Dev Tech 2025 · November 18, 2025 · Lithuania
Data Engineer vs Software Engineer: Same Same But Different
Both roles write code. Both deploy to production. Both get paged at 2am. But the day-to-day reality is surprisingly different. This talk is about the DNA-level differences between data engineering and software engineering, the frustrations that come from misunderstanding those differences, and how the two roles can actually collaborate better.
Includes a rant about JSON blobs, because someone had to say it.
Download slides (PDF)The DNA Difference
Software engineers build applications. Data engineers build pipelines. Both write code, both think about architecture, both deal with failures. But the core mental model is different.
A software engineer thinks about user interactions, request-response cycles, and application state. A data engineer thinks about data flow, transformation logic, and historical state. A software engineer's deployment is: the new code is live. A data engineer's deployment is: the new code is live AND all the historical data needs to be consistent with it. Backfills are not optional.
This is not a hierarchy. Neither role is "harder" or "more technical." They are just different problems, and the sooner both sides understand that, the better they work together.
The JSON Blob Rant
The scenario: a software engineer designs an API or a database schema where half the fields are stuffed into a JSON blob. Flexible! Schema-less! Easy to extend! From the application side, this makes sense. You parse the JSON in your code, grab the fields you need, and move on.
From the data engineering side, this is a nightmare. You now have to parse nested JSON in SQL, handle missing keys, deal with type inconsistencies (is that field a string or a number? depends on the day), and somehow build reliable reporting on top of it. Every time someone adds a new field to the blob, your pipeline might break silently.
The fix is not "never use JSON." The fix is: talk to your data team before shipping a schema that makes their life miserable. Five minutes of conversation saves weeks of workarounds.
Data Quality Is Everyone's Problem
Software engineers have testing frameworks, type systems, and CI/CD pipelines that catch bugs before they reach production. Data engineers have SQL queries and hope. That is only slightly an exaggeration.

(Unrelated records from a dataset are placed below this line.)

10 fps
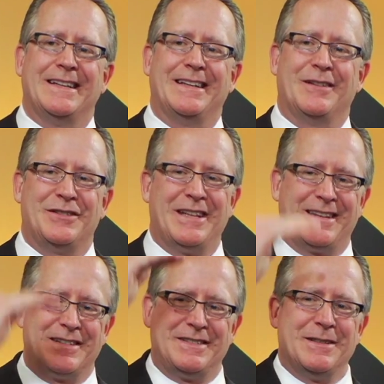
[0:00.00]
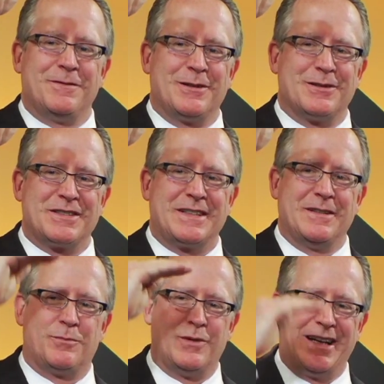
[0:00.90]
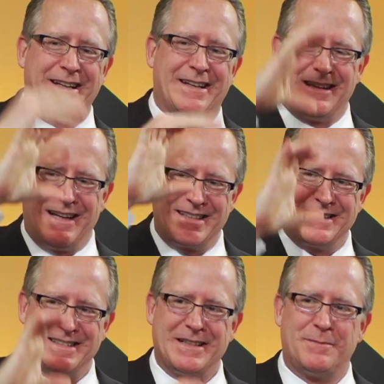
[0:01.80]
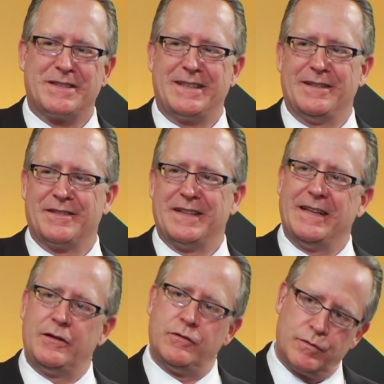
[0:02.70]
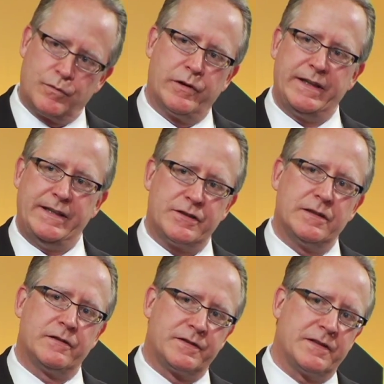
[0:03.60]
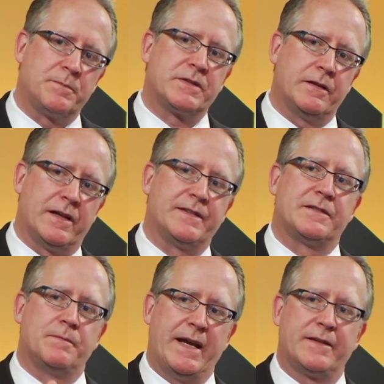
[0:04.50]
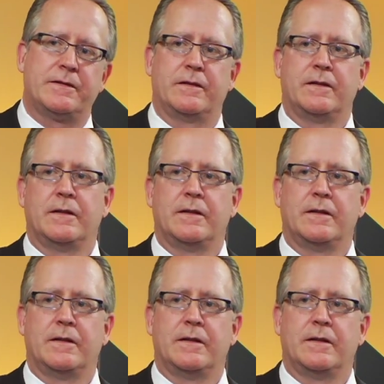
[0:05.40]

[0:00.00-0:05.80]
You take this difficult skill, break into lots of sub-skills, and then you reward each little sub-skill as it's mastered.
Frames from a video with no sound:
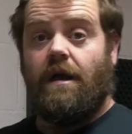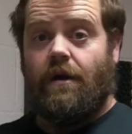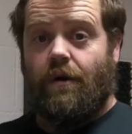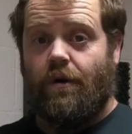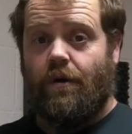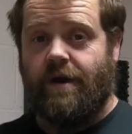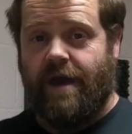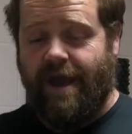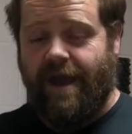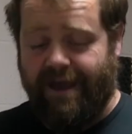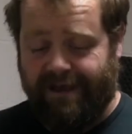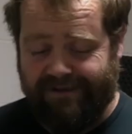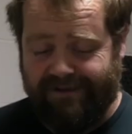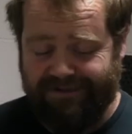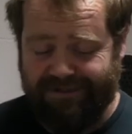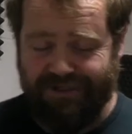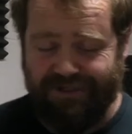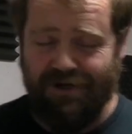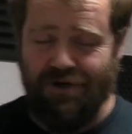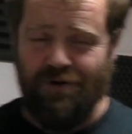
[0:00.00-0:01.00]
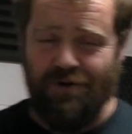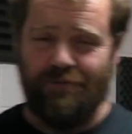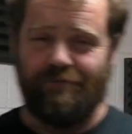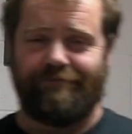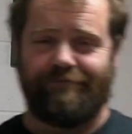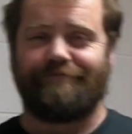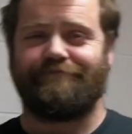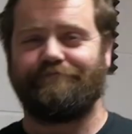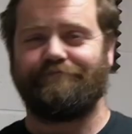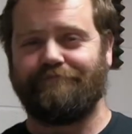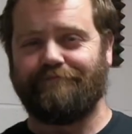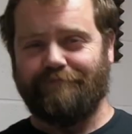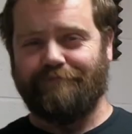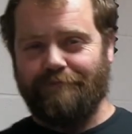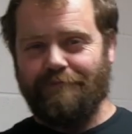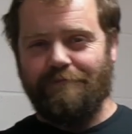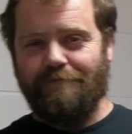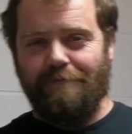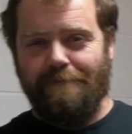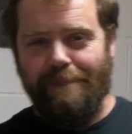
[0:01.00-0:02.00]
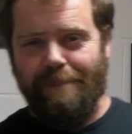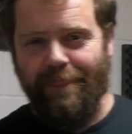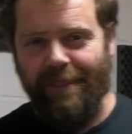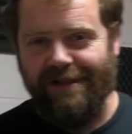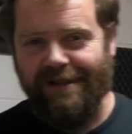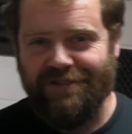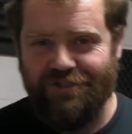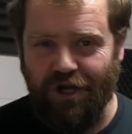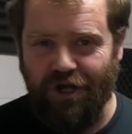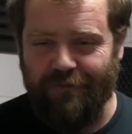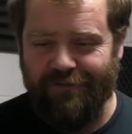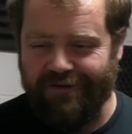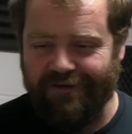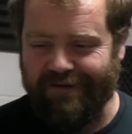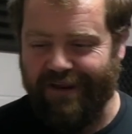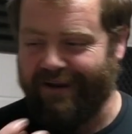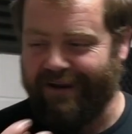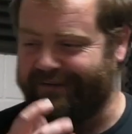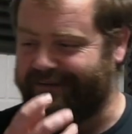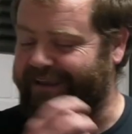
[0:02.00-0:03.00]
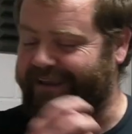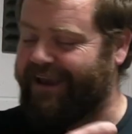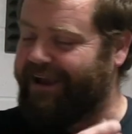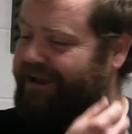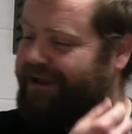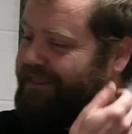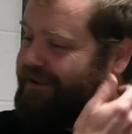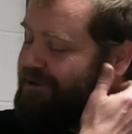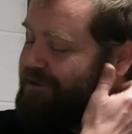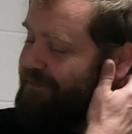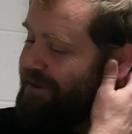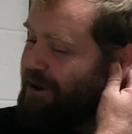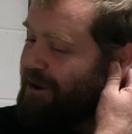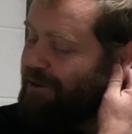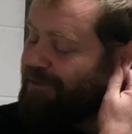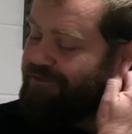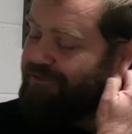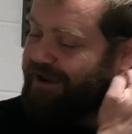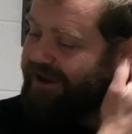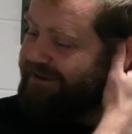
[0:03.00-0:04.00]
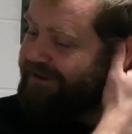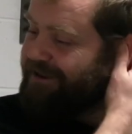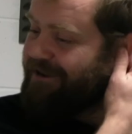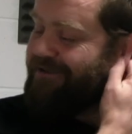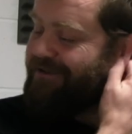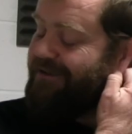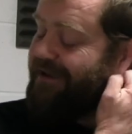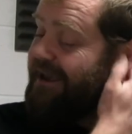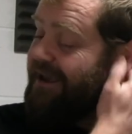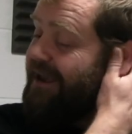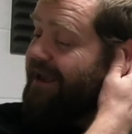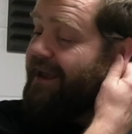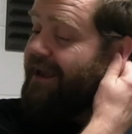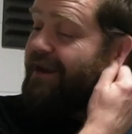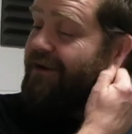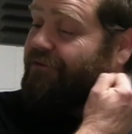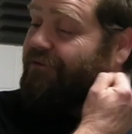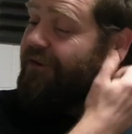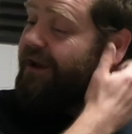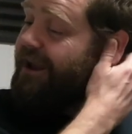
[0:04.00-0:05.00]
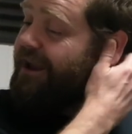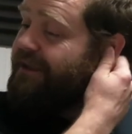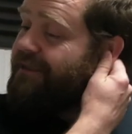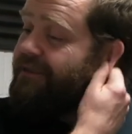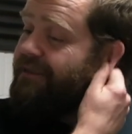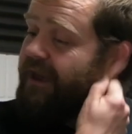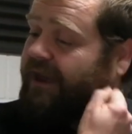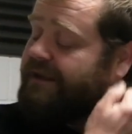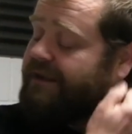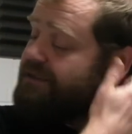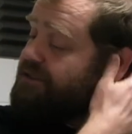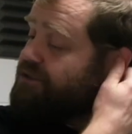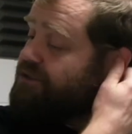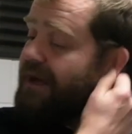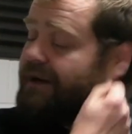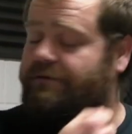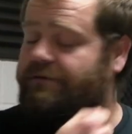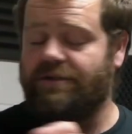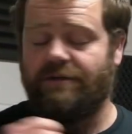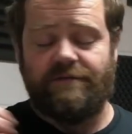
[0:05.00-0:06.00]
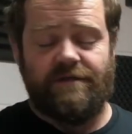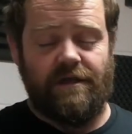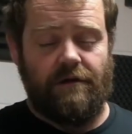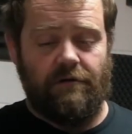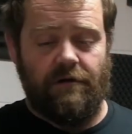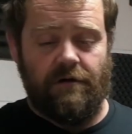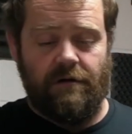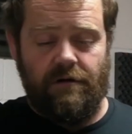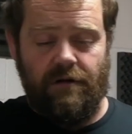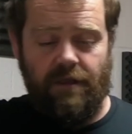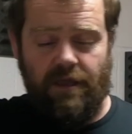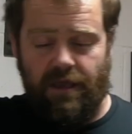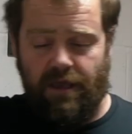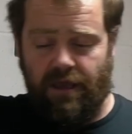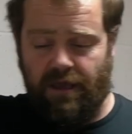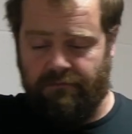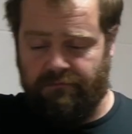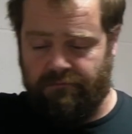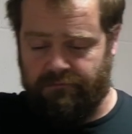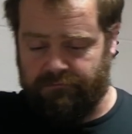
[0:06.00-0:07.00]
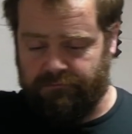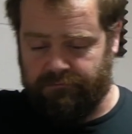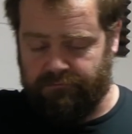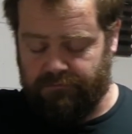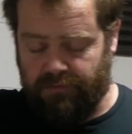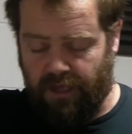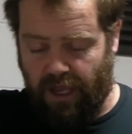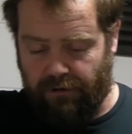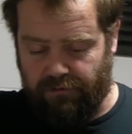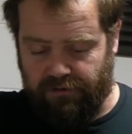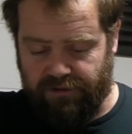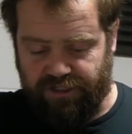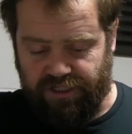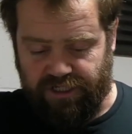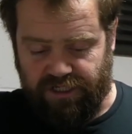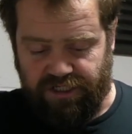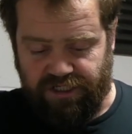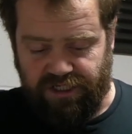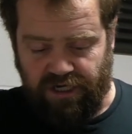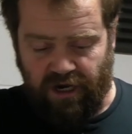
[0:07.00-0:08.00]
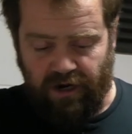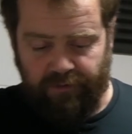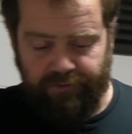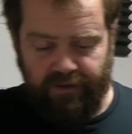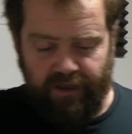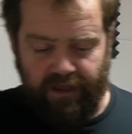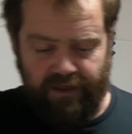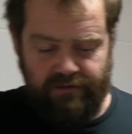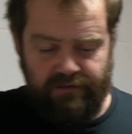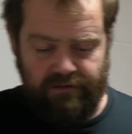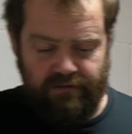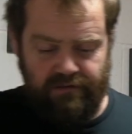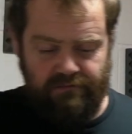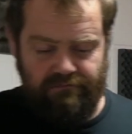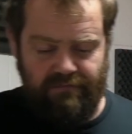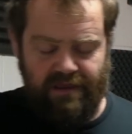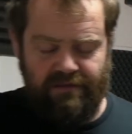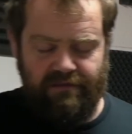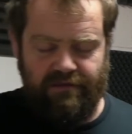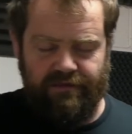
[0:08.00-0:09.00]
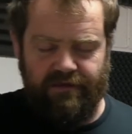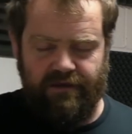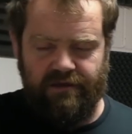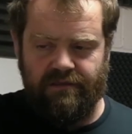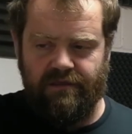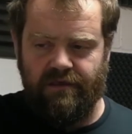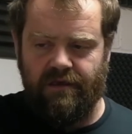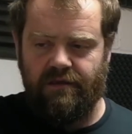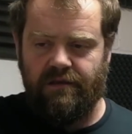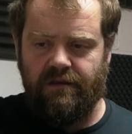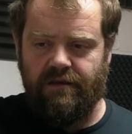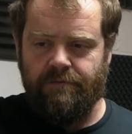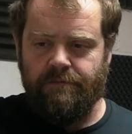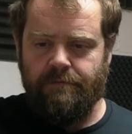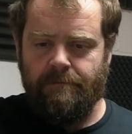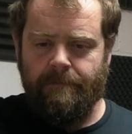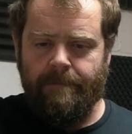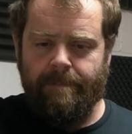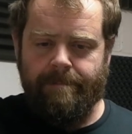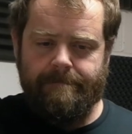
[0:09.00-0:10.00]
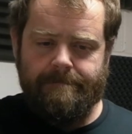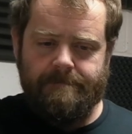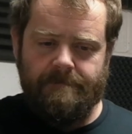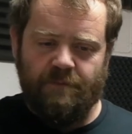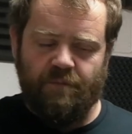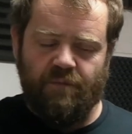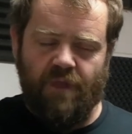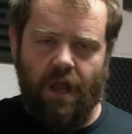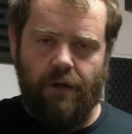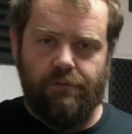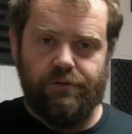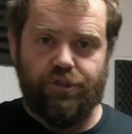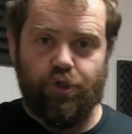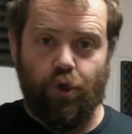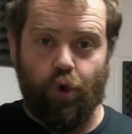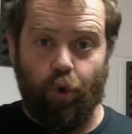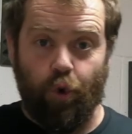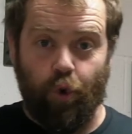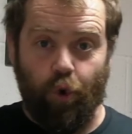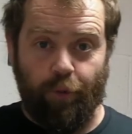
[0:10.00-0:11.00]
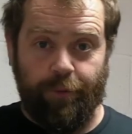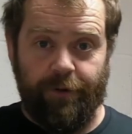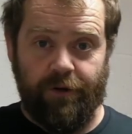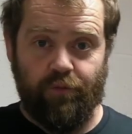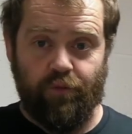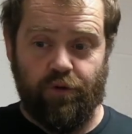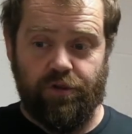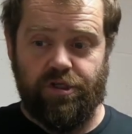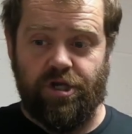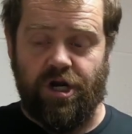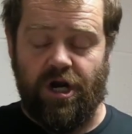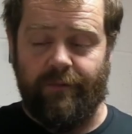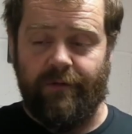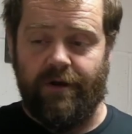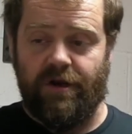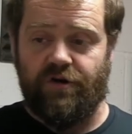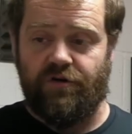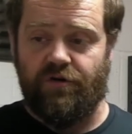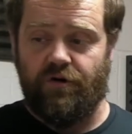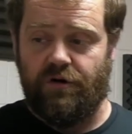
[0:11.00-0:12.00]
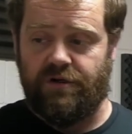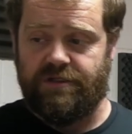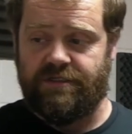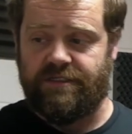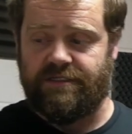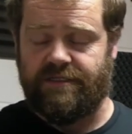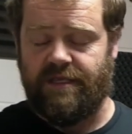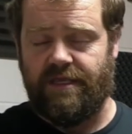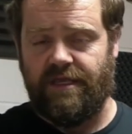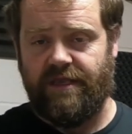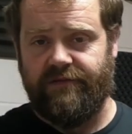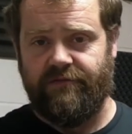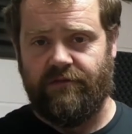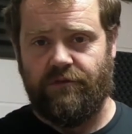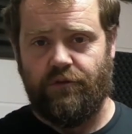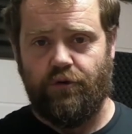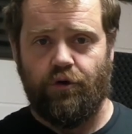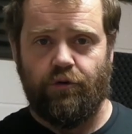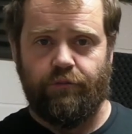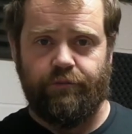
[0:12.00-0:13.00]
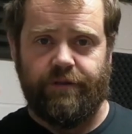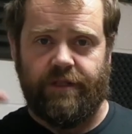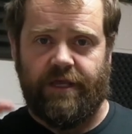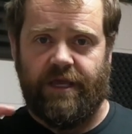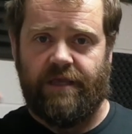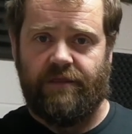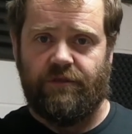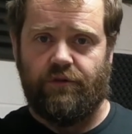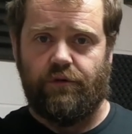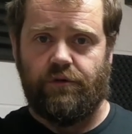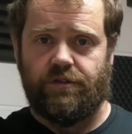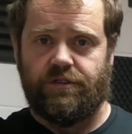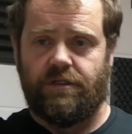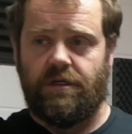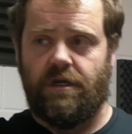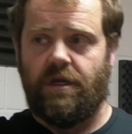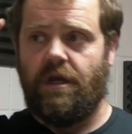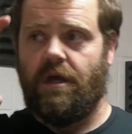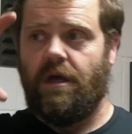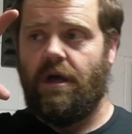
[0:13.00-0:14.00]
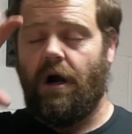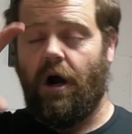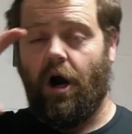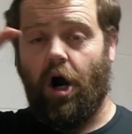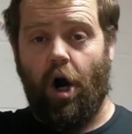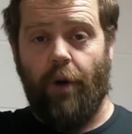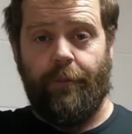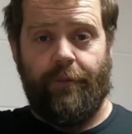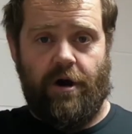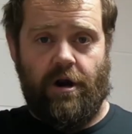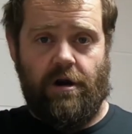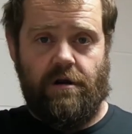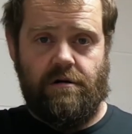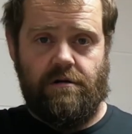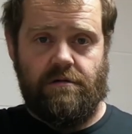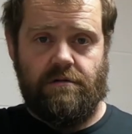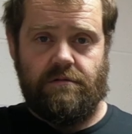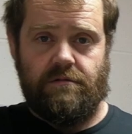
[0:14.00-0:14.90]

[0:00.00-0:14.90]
Okay, so, jobs are starting to get a little bit all dried out. Right then, so that was up to our G sharp, and the main thing that I was hoping would come across is that even though I'm playing those upper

Data quality is fundamentally harder than application testing because your input is someone else's output, and you do not control it. Schemas change without warning. Volumes spike unexpectedly. NULL means "unknown," "not applicable," or "the upstream system broke," and you often cannot tell which one it is.
Data engineers need to adopt more software engineering practices: automated testing, CI/CD, code review, monitoring. Software engineers need to understand that the data they generate will be used downstream, and that small schema changes can cascade into big problems.
How to Actually Collaborate
Practical advice for teams that have both roles:
- Include data engineers in schema design reviews. Not after the fact. During.
- Treat schema changes as breaking changes. Version them. Communicate them.
- Data engineers: learn to write production-quality code. Not just "it works in a notebook" code.
- Software engineers: learn what happens to your data after it leaves your application. The pipeline is real.
- Shared on-call is a fast way to build empathy. Nothing teaches you about the other role like debugging their system at 3am.
The roles are converging. The best data engineers write good code. The best software engineers think about data flow. The wall between the two is getting thinner, and that is a good thing.
Key takeaways
- Data engineering and software engineering solve different problems with overlapping skills.
- JSON blobs in schemas are convenient for applications and painful for data pipelines. Talk to each other.
- Data quality is harder than application testing because you do not control your inputs.
- Both roles benefit from adopting each other's best practices.
- Collaboration starts with understanding, not tools.
Same same, but different. And that is fine.